TASK PROMPT:
Nothing in the records may be changed; reproduce all of them.
==============================
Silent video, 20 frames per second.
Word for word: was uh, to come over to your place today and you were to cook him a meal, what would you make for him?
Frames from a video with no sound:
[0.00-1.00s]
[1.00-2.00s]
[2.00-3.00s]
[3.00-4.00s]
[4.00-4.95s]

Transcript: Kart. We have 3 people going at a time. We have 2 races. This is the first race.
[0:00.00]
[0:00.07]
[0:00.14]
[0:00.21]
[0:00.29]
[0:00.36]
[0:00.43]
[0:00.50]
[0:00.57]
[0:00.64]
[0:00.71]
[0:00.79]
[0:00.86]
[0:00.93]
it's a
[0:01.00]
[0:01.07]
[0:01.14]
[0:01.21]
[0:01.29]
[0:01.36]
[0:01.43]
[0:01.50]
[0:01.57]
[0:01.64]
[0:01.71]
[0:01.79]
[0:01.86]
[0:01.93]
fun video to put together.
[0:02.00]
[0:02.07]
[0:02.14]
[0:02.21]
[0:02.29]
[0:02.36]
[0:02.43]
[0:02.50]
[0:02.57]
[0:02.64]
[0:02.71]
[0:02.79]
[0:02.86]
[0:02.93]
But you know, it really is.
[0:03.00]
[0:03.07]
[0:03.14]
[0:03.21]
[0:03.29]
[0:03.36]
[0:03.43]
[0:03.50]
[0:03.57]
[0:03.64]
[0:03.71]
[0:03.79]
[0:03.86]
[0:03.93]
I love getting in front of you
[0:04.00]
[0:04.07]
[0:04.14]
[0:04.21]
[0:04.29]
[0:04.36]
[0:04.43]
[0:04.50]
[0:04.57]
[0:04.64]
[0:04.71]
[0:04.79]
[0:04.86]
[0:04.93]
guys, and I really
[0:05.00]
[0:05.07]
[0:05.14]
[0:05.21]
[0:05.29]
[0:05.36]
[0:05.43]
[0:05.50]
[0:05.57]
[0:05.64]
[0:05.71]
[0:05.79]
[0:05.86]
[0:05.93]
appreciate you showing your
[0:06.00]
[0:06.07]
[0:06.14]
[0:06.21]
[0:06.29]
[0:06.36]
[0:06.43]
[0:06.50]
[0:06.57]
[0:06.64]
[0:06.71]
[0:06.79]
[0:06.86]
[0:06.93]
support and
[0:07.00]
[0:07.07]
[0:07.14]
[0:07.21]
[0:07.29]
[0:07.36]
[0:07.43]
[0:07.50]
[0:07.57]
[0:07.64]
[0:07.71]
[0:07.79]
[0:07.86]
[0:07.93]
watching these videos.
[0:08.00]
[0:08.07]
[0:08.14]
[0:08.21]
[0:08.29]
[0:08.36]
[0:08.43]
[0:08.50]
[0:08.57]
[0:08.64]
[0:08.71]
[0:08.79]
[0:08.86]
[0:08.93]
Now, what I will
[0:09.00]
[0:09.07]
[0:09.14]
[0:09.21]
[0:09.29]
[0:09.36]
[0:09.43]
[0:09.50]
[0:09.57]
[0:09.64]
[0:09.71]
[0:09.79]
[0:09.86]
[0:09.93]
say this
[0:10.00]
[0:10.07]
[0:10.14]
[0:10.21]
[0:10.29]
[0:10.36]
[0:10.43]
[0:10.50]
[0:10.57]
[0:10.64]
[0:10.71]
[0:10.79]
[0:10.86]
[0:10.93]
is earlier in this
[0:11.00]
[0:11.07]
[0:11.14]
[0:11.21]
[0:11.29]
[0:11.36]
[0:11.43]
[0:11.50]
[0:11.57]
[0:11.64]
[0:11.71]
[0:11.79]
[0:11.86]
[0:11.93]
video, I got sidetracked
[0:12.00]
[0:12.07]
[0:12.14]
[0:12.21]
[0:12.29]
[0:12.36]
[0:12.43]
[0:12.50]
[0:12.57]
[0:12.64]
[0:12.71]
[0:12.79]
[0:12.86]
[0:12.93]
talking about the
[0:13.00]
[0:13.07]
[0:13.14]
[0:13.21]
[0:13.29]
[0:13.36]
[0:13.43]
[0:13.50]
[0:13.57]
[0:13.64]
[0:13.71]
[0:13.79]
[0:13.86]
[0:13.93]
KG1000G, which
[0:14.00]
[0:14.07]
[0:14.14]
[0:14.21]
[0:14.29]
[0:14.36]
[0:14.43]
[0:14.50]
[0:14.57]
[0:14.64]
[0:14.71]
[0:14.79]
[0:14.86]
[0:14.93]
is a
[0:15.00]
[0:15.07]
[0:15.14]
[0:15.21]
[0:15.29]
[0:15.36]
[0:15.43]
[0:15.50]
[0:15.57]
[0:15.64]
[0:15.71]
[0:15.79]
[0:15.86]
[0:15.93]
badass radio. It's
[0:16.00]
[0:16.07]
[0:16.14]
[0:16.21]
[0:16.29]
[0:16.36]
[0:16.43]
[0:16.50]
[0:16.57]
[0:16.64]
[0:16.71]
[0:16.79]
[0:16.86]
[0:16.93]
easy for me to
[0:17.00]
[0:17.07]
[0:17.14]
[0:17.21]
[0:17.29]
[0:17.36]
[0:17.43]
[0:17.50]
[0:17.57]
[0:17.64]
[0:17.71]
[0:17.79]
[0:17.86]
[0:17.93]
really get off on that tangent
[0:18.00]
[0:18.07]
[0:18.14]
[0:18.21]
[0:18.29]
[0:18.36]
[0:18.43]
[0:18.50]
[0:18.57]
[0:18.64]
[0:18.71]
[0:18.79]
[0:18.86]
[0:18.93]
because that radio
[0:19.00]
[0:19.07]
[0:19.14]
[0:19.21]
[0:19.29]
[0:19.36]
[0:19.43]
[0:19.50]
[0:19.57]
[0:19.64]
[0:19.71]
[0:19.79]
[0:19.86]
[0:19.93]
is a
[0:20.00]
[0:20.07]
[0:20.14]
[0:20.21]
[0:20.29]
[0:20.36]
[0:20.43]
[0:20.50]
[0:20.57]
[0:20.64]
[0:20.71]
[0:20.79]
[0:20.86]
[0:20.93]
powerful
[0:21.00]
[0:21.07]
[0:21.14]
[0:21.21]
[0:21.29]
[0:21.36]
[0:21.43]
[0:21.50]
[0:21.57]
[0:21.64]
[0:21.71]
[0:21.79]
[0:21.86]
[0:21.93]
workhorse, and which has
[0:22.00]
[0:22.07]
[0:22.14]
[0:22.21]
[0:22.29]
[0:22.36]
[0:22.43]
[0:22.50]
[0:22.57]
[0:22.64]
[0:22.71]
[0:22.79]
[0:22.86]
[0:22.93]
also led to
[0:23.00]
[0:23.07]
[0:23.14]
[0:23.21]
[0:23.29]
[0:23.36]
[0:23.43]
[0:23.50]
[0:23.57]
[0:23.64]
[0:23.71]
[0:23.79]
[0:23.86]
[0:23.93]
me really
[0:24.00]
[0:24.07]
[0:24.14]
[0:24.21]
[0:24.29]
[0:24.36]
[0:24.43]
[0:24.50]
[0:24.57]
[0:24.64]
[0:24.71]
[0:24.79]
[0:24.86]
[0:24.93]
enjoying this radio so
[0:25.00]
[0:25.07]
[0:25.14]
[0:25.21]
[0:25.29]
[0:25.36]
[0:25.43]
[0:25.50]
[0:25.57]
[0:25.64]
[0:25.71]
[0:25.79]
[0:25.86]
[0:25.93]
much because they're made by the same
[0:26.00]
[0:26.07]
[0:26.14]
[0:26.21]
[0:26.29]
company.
==============================
SOLUTION TO THE EXERCISE:
Silent video, 20 frames per second.
Word for word: was uh, to come over to your place today and you were to cook him a meal, what would you make for him?
Frames from a video with no sound:
[0.00-1.00s]
[1.00-2.00s]
[2.00-3.00s]
[3.00-4.00s]
[4.00-4.95s]

Transcript: Kart. We have 3 people going at a time. We have 2 races. This is the first race.
[0:00.00]
[0:00.07]
[0:00.14]
[0:00.21]
[0:00.29]
[0:00.36]
[0:00.43]
[0:00.50]
[0:00.57]
[0:00.64]
[0:00.71]
[0:00.79]
[0:00.86]
[0:00.93]
it's a
[0:01.00]
[0:01.07]
[0:01.14]
[0:01.21]
[0:01.29]
[0:01.36]
[0:01.43]
[0:01.50]
[0:01.57]
[0:01.64]
[0:01.71]
[0:01.79]
[0:01.86]
[0:01.93]
fun video to put together.
[0:02.00]
[0:02.07]
[0:02.14]
[0:02.21]
[0:02.29]
[0:02.36]
[0:02.43]
[0:02.50]
[0:02.57]
[0:02.64]
[0:02.71]
[0:02.79]
[0:02.86]
[0:02.93]
But you know, it really is.
[0:03.00]
[0:03.07]
[0:03.14]
[0:03.21]
[0:03.29]
[0:03.36]
[0:03.43]
[0:03.50]
[0:03.57]
[0:03.64]
[0:03.71]
[0:03.79]
[0:03.86]
[0:03.93]
I love getting in front of you
[0:04.00]
[0:04.07]
[0:04.14]
[0:04.21]
[0:04.29]
[0:04.36]
[0:04.43]
[0:04.50]
[0:04.57]
[0:04.64]
[0:04.71]
[0:04.79]
[0:04.86]
[0:04.93]
guys, and I really
[0:05.00]
[0:05.07]
[0:05.14]
[0:05.21]
[0:05.29]
[0:05.36]
[0:05.43]
[0:05.50]
[0:05.57]
[0:05.64]
[0:05.71]
[0:05.79]
[0:05.86]
[0:05.93]
appreciate you showing your
[0:06.00]
[0:06.07]
[0:06.14]
[0:06.21]
[0:06.29]
[0:06.36]
[0:06.43]
[0:06.50]
[0:06.57]
[0:06.64]
[0:06.71]
[0:06.79]
[0:06.86]
[0:06.93]
support and
[0:07.00]
[0:07.07]
[0:07.14]
[0:07.21]
[0:07.29]
[0:07.36]
[0:07.43]
[0:07.50]
[0:07.57]
[0:07.64]
[0:07.71]
[0:07.79]
[0:07.86]
[0:07.93]
watching these videos.
[0:08.00]
[0:08.07]
[0:08.14]
[0:08.21]
[0:08.29]
[0:08.36]
[0:08.43]
[0:08.50]
[0:08.57]
[0:08.64]
[0:08.71]
[0:08.79]
[0:08.86]
[0:08.93]
Now, what I will
[0:09.00]
[0:09.07]
[0:09.14]
[0:09.21]
[0:09.29]
[0:09.36]
[0:09.43]
[0:09.50]
[0:09.57]
[0:09.64]
[0:09.71]
[0:09.79]
[0:09.86]
[0:09.93]
say this
[0:10.00]
[0:10.07]
[0:10.14]
[0:10.21]
[0:10.29]
[0:10.36]
[0:10.43]
[0:10.50]
[0:10.57]
[0:10.64]
[0:10.71]
[0:10.79]
[0:10.86]
[0:10.93]
is earlier in this
[0:11.00]
[0:11.07]
[0:11.14]
[0:11.21]
[0:11.29]
[0:11.36]
[0:11.43]
[0:11.50]
[0:11.57]
[0:11.64]
[0:11.71]
[0:11.79]
[0:11.86]
[0:11.93]
video, I got sidetracked
[0:12.00]
[0:12.07]
[0:12.14]
[0:12.21]
[0:12.29]
[0:12.36]
[0:12.43]
[0:12.50]
[0:12.57]
[0:12.64]
[0:12.71]
[0:12.79]
[0:12.86]
[0:12.93]
talking about the
[0:13.00]
[0:13.07]
[0:13.14]
[0:13.21]
[0:13.29]
[0:13.36]
[0:13.43]
[0:13.50]
[0:13.57]
[0:13.64]
[0:13.71]
[0:13.79]
[0:13.86]
[0:13.93]
KG1000G, which
[0:14.00]
[0:14.07]
[0:14.14]
[0:14.21]
[0:14.29]
[0:14.36]
[0:14.43]
[0:14.50]
[0:14.57]
[0:14.64]
[0:14.71]
[0:14.79]
[0:14.86]
[0:14.93]
is a
[0:15.00]
[0:15.07]
[0:15.14]
[0:15.21]
[0:15.29]
[0:15.36]
[0:15.43]
[0:15.50]
[0:15.57]
[0:15.64]
[0:15.71]
[0:15.79]
[0:15.86]
[0:15.93]
badass radio. It's
[0:16.00]
[0:16.07]
[0:16.14]
[0:16.21]
[0:16.29]
[0:16.36]
[0:16.43]
[0:16.50]
[0:16.57]
[0:16.64]
[0:16.71]
[0:16.79]
[0:16.86]
[0:16.93]
easy for me to
[0:17.00]
[0:17.07]
[0:17.14]
[0:17.21]
[0:17.29]
[0:17.36]
[0:17.43]
[0:17.50]
[0:17.57]
[0:17.64]
[0:17.71]
[0:17.79]
[0:17.86]
[0:17.93]
really get off on that tangent
[0:18.00]
[0:18.07]
[0:18.14]
[0:18.21]
[0:18.29]
[0:18.36]
[0:18.43]
[0:18.50]
[0:18.57]
[0:18.64]
[0:18.71]
[0:18.79]
[0:18.86]
[0:18.93]
because that radio
[0:19.00]
[0:19.07]
[0:19.14]
[0:19.21]
[0:19.29]
[0:19.36]
[0:19.43]
[0:19.50]
[0:19.57]
[0:19.64]
[0:19.71]
[0:19.79]
[0:19.86]
[0:19.93]
is a
[0:20.00]
[0:20.07]
[0:20.14]
[0:20.21]
[0:20.29]
[0:20.36]
[0:20.43]
[0:20.50]
[0:20.57]
[0:20.64]
[0:20.71]
[0:20.79]
[0:20.86]
[0:20.93]
powerful
[0:21.00]
[0:21.07]
[0:21.14]
[0:21.21]
[0:21.29]
[0:21.36]
[0:21.43]
[0:21.50]
[0:21.57]
[0:21.64]
[0:21.71]
[0:21.79]
[0:21.86]
[0:21.93]
workhorse, and which has
[0:22.00]
[0:22.07]
[0:22.14]
[0:22.21]
[0:22.29]
[0:22.36]
[0:22.43]
[0:22.50]
[0:22.57]
[0:22.64]
[0:22.71]
[0:22.79]
[0:22.86]
[0:22.93]
also led to
[0:23.00]
[0:23.07]
[0:23.14]
[0:23.21]
[0:23.29]
[0:23.36]
[0:23.43]
[0:23.50]
[0:23.57]
[0:23.64]
[0:23.71]
[0:23.79]
[0:23.86]
[0:23.93]
me really
[0:24.00]
[0:24.07]
[0:24.14]
[0:24.21]
[0:24.29]
[0:24.36]
[0:24.43]
[0:24.50]
[0:24.57]
[0:24.64]
[0:24.71]
[0:24.79]
[0:24.86]
[0:24.93]
enjoying this radio so
[0:25.00]
[0:25.07]
[0:25.14]
[0:25.21]
[0:25.29]
[0:25.36]
[0:25.43]
[0:25.50]
[0:25.57]
[0:25.64]
[0:25.71]
[0:25.79]
[0:25.86]
[0:25.93]
much because they're made by the same
[0:26.00]
[0:26.07]
[0:26.14]
[0:26.21]
[0:26.29]
company.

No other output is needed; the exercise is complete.